Saved entries:
* * * * * * * * *
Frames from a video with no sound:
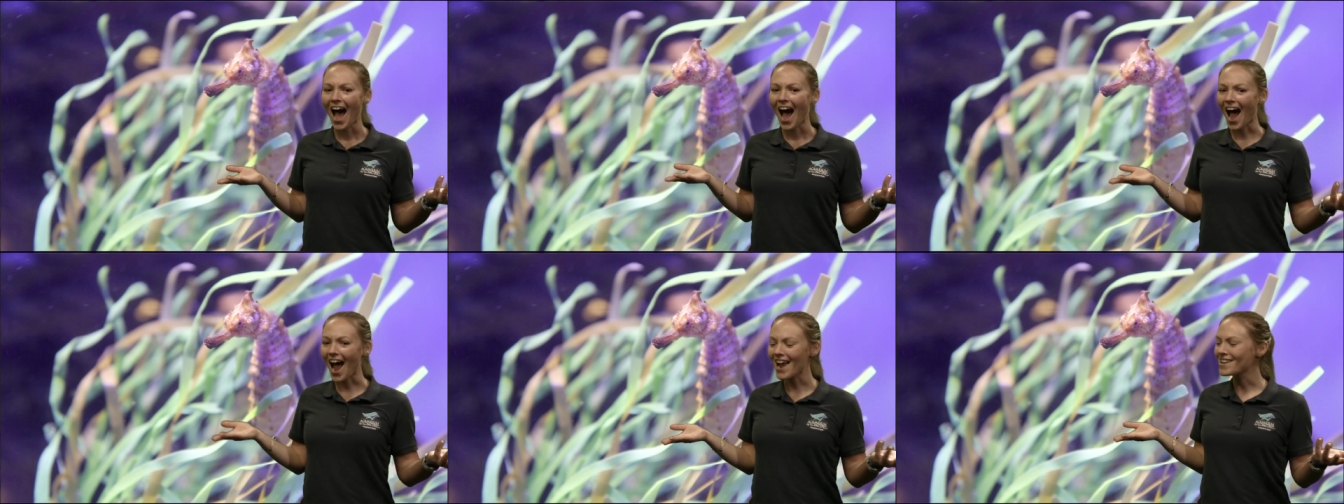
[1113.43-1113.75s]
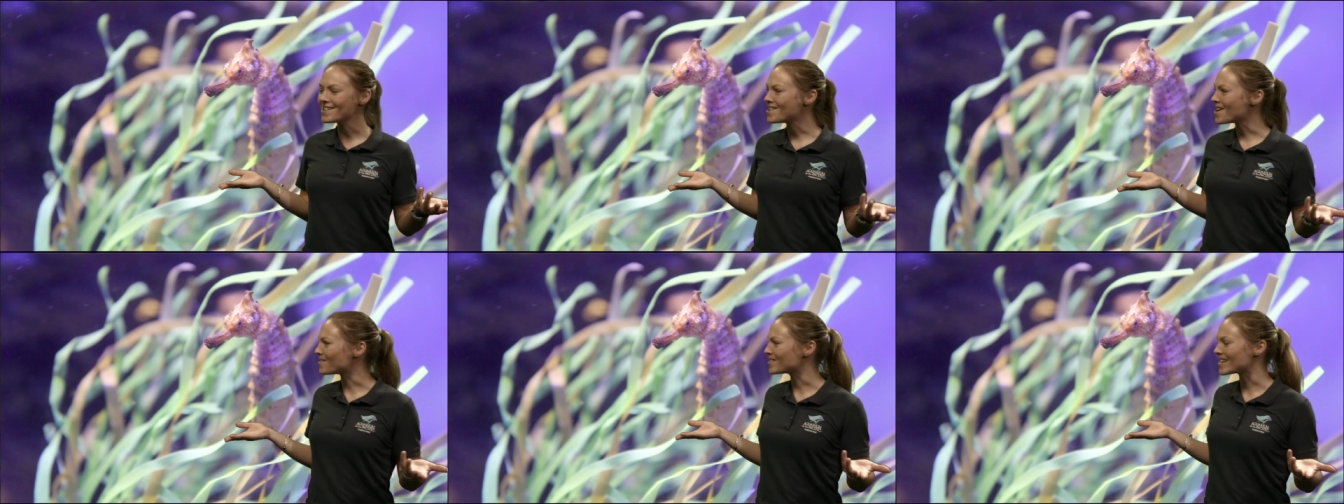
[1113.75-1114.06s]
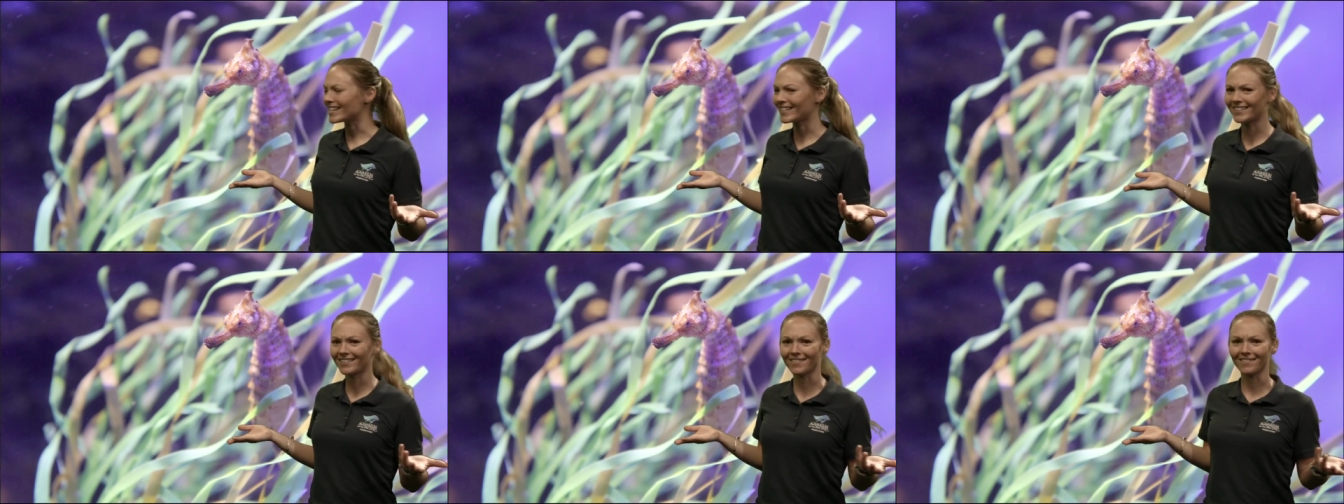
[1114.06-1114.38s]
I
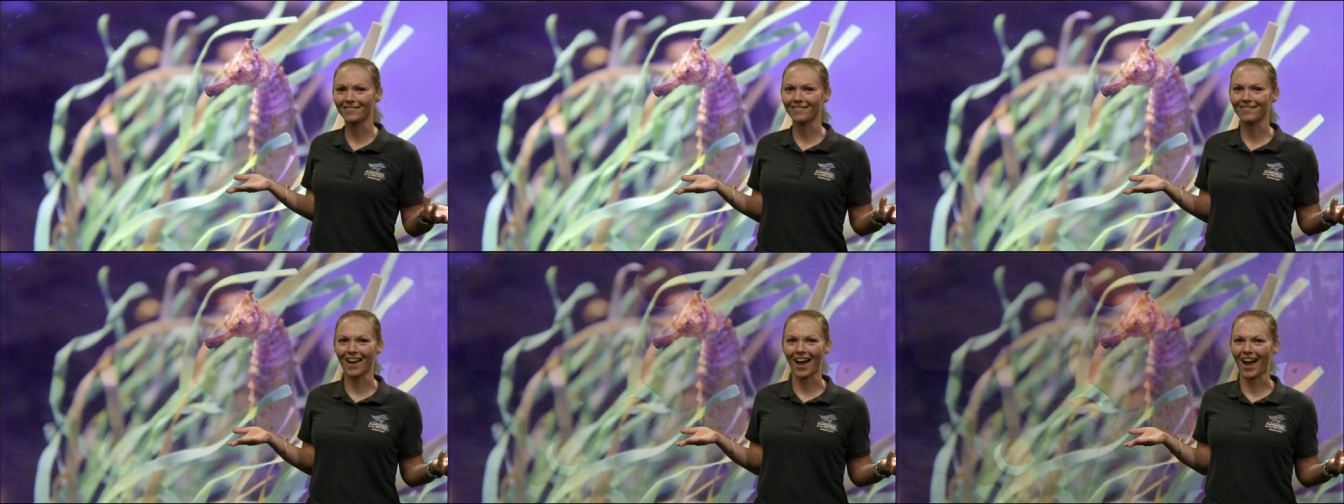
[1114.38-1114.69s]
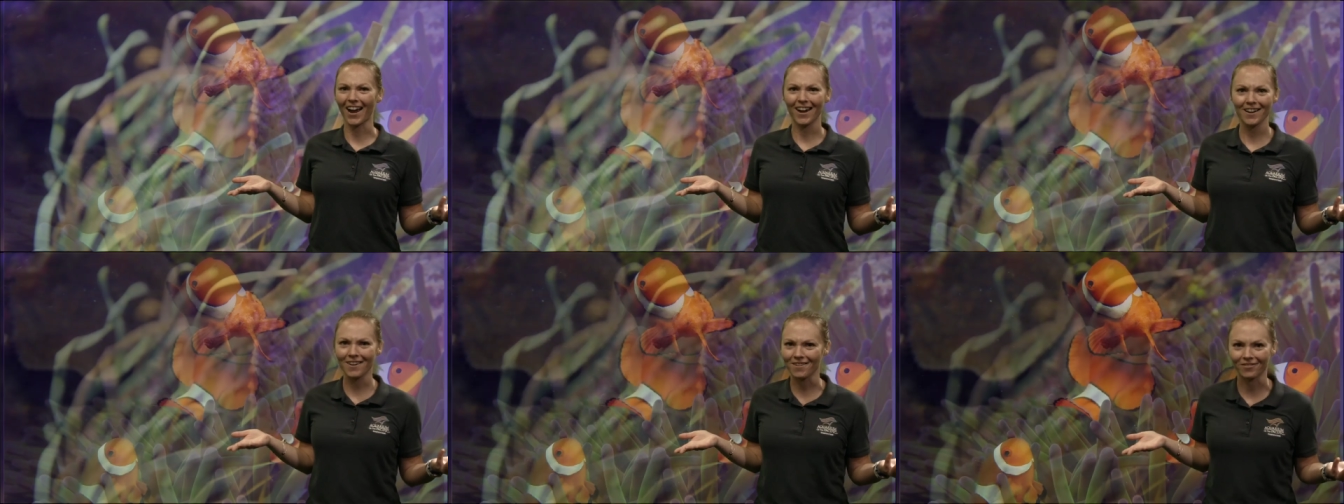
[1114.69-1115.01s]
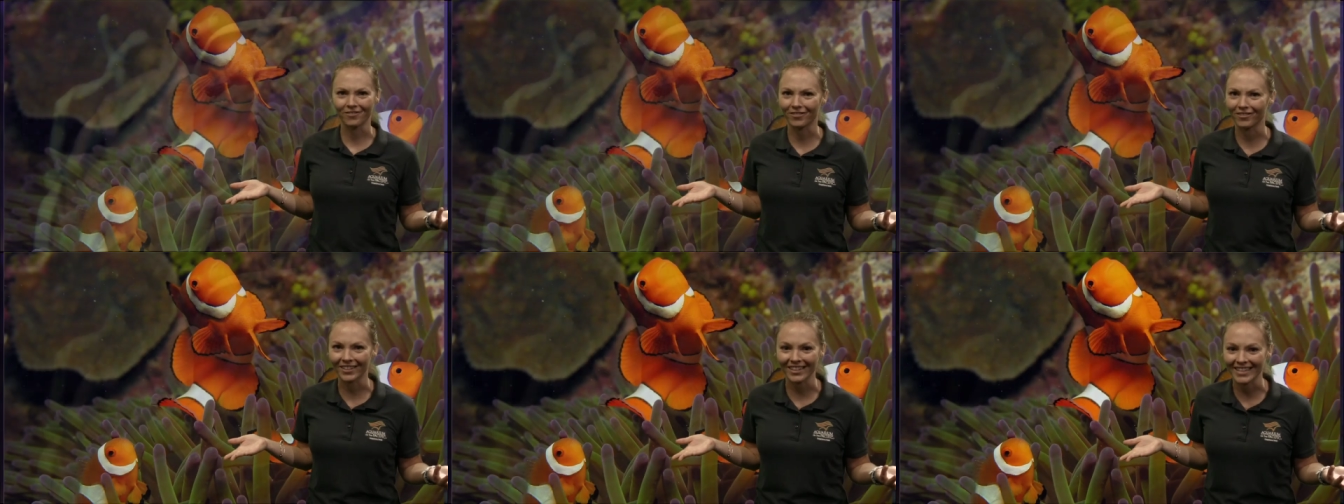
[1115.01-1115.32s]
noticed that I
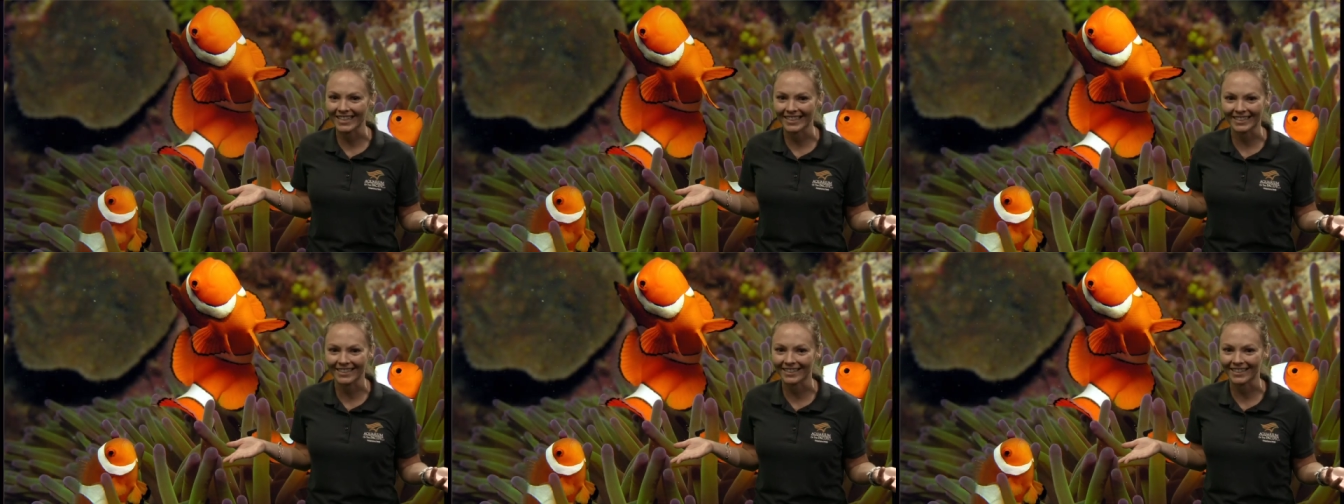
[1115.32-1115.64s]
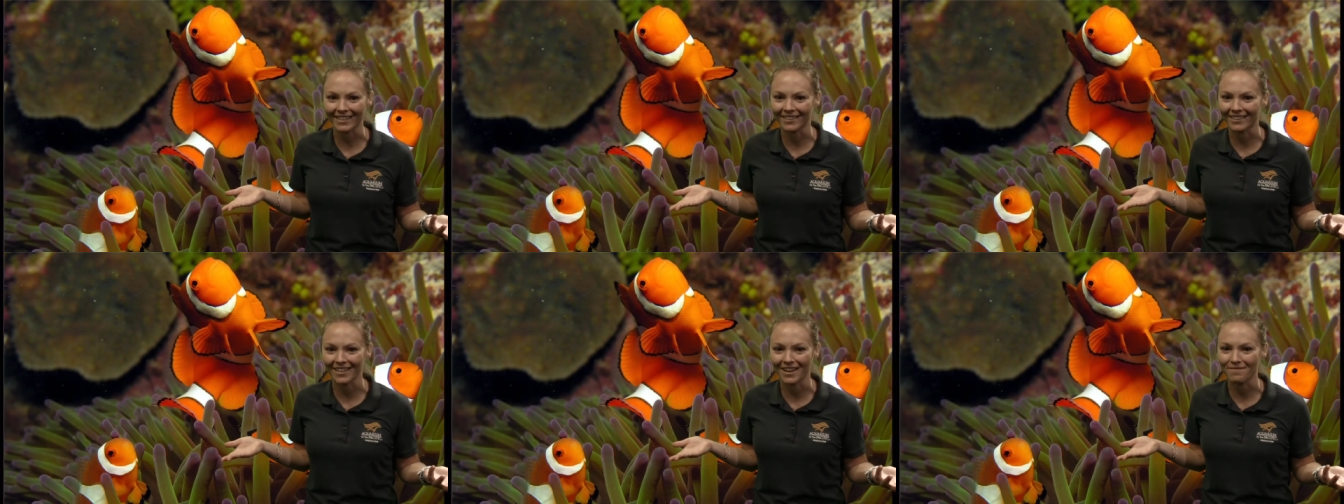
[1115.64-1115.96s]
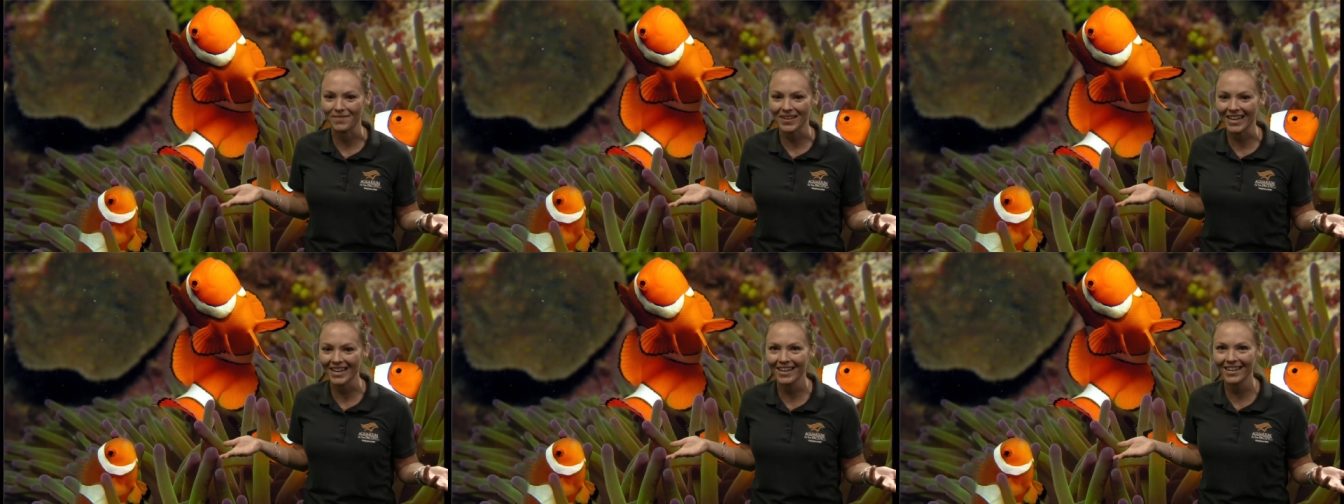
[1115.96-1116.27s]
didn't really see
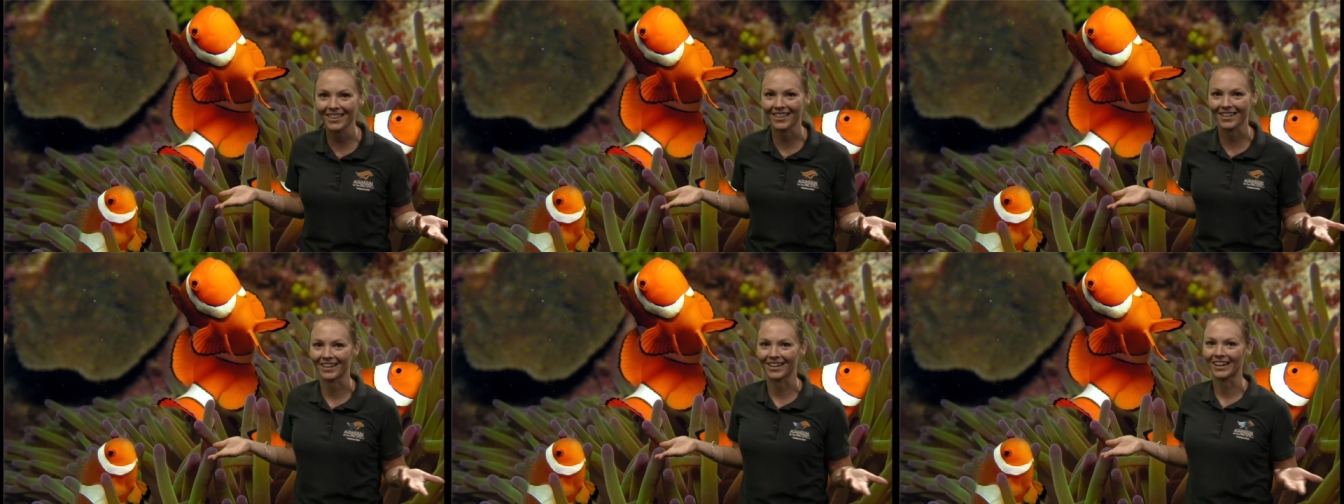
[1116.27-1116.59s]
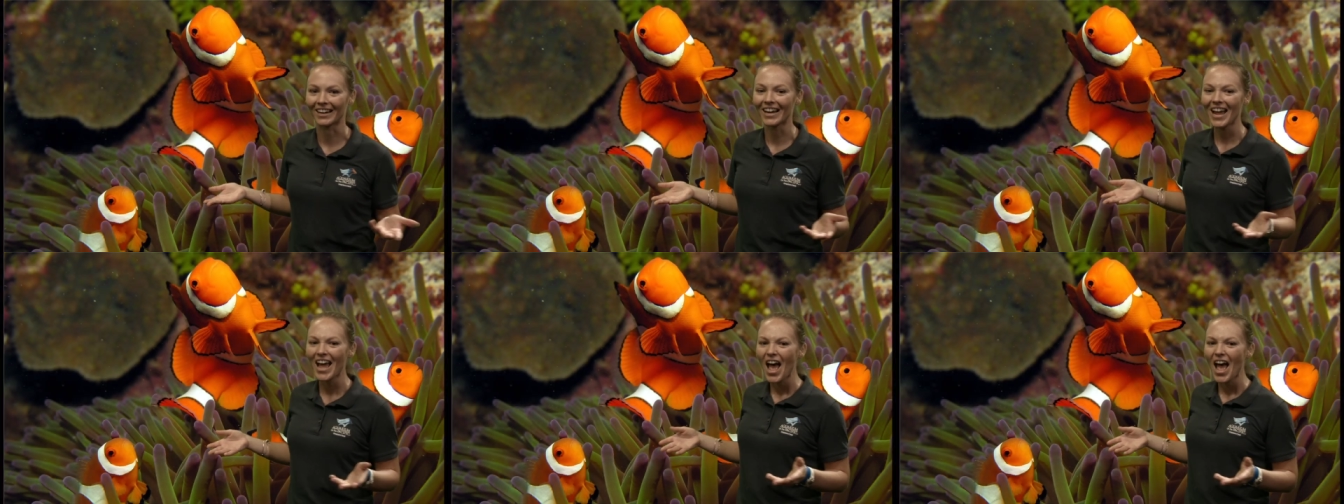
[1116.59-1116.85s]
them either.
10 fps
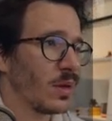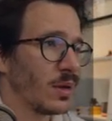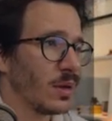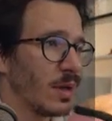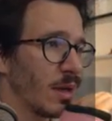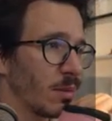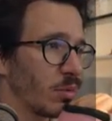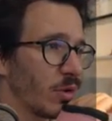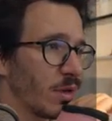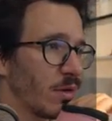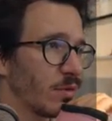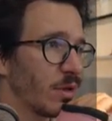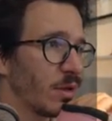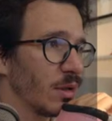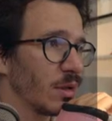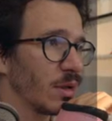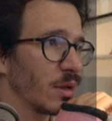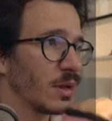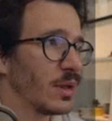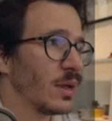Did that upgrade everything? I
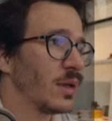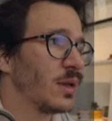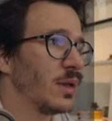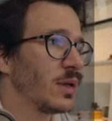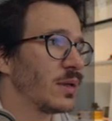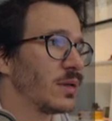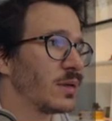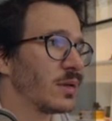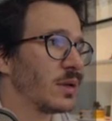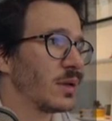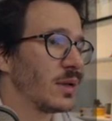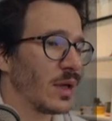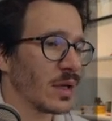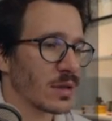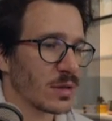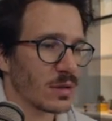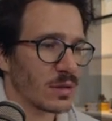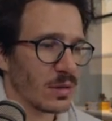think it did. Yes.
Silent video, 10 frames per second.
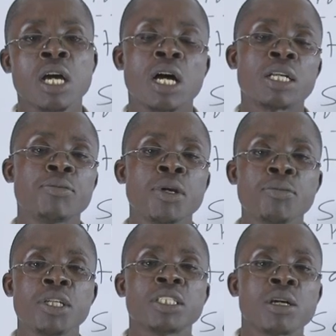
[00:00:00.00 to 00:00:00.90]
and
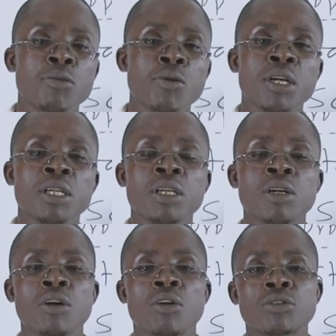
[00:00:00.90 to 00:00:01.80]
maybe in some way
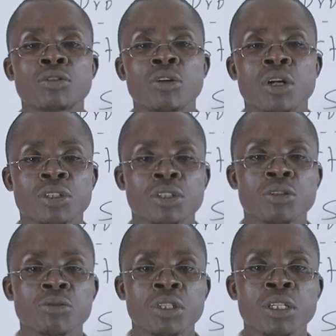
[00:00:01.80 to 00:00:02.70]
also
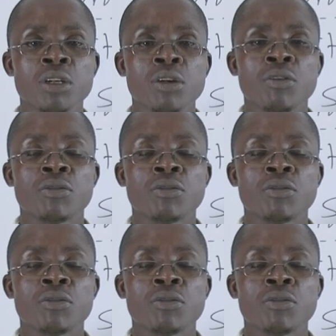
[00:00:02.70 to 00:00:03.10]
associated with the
* * * * * * * * *
### Task description:
A word-for-word copy is needed of the lines from the line holding "[1113.75-1114.06s]" through the end of the records, both included, excluding every picture.

### Task answer:
[1113.75-1114.06s]
[1114.06-1114.38s]
I
[1114.38-1114.69s]
[1114.69-1115.01s]
[1115.01-1115.32s]
noticed that I
[1115.32-1115.64s]
[1115.64-1115.96s]
[1115.96-1116.27s]
didn't really see
[1116.27-1116.59s]
[1116.59-1116.85s]
them either.
10 fps
Did that upgrade everything? I
think it did. Yes.
Silent video, 10 frames per second.
[00:00:00.00 to 00:00:00.90]
and
[00:00:00.90 to 00:00:01.80]
maybe in some way
[00:00:01.80 to 00:00:02.70]
also
[00:00:02.70 to 00:00:03.10]
associated with the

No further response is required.